* **Exercise**
Write the data out in full and word for word. Do not include images.

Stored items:

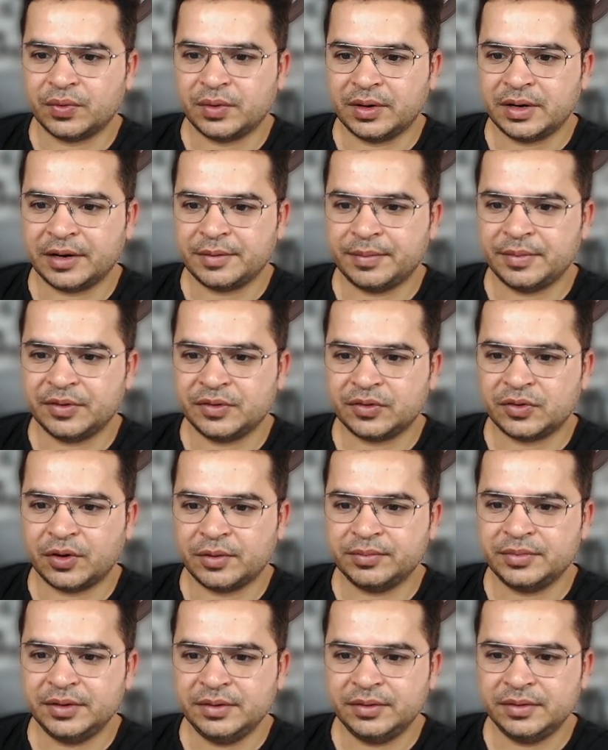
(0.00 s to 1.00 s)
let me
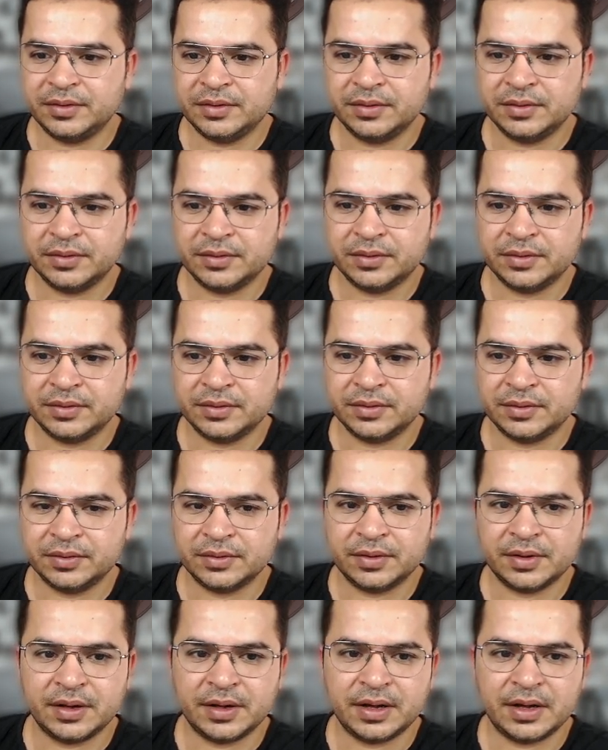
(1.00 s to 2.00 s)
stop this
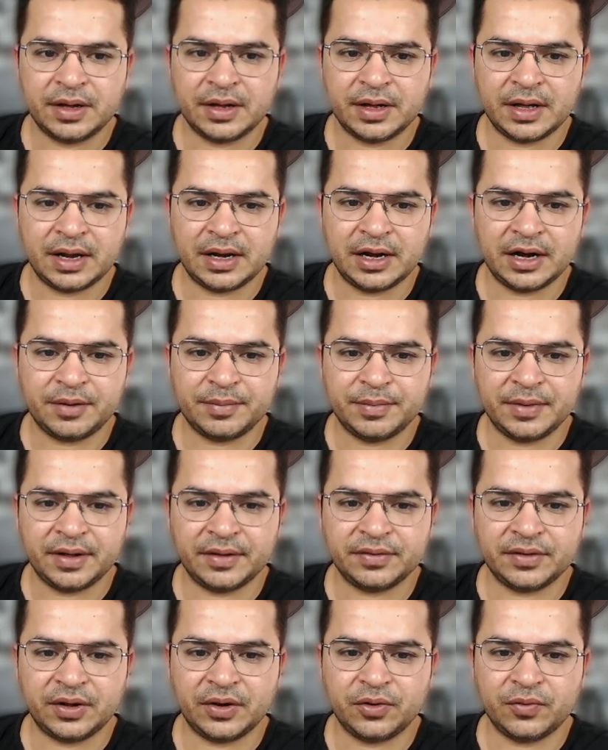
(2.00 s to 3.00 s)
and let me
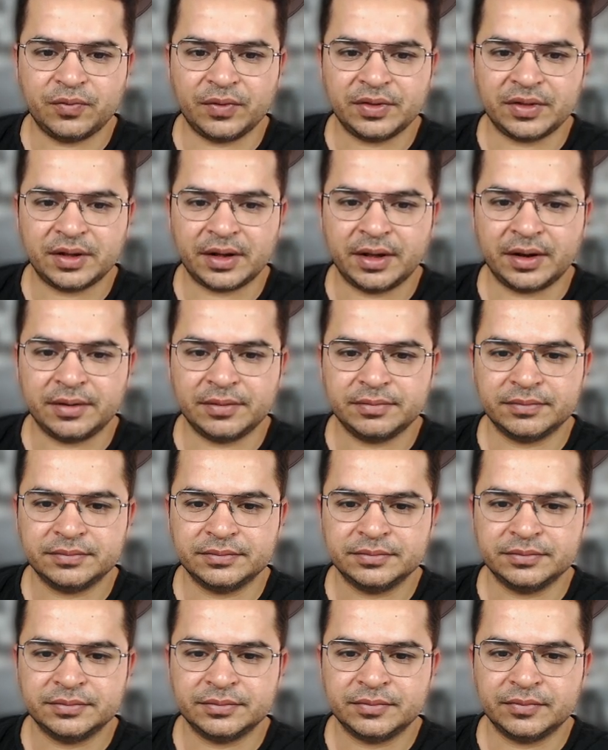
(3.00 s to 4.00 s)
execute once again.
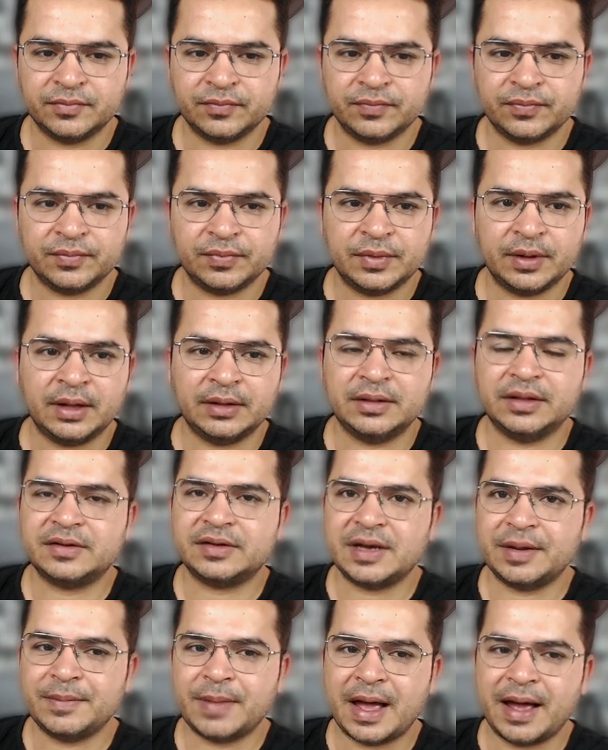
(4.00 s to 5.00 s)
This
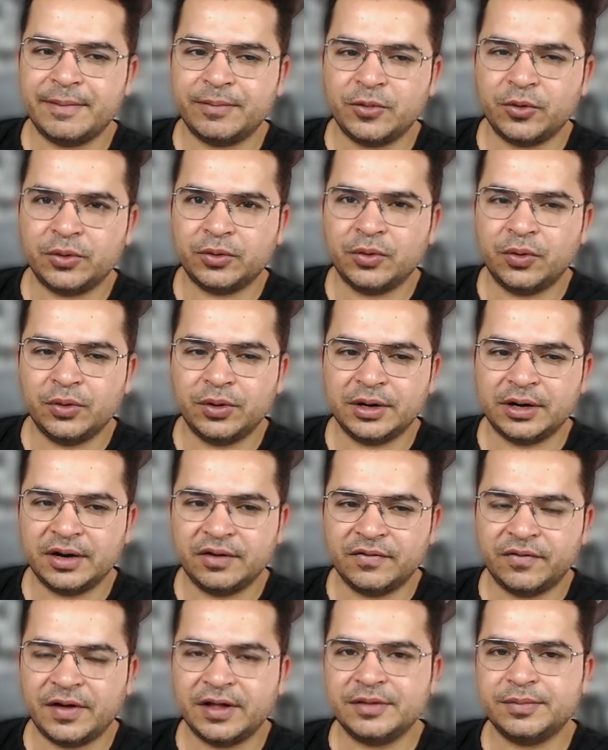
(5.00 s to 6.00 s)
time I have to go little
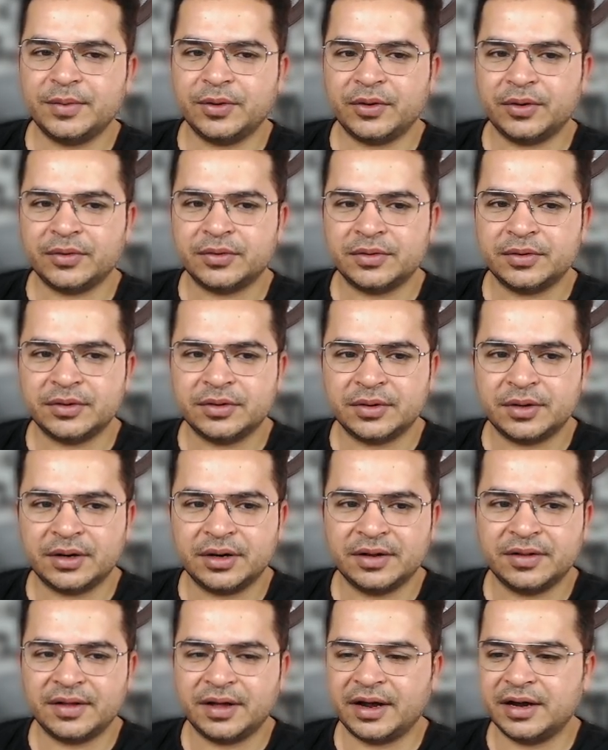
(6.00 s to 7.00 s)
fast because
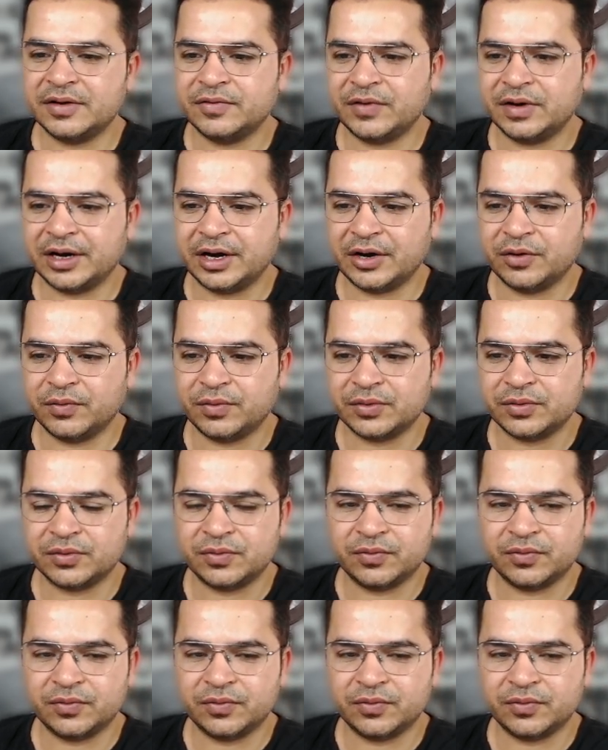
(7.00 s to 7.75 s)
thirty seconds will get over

* **The answer**
(0.00 s to 1.00 s)
let me
(1.00 s to 2.00 s)
stop this
(2.00 s to 3.00 s)
and let me
(3.00 s to 4.00 s)
execute once again.
(4.00 s to 5.00 s)
This
(5.00 s to 6.00 s)
time I have to go little
(6.00 s to 7.00 s)
fast because
(7.00 s to 7.75 s)
thirty seconds will get over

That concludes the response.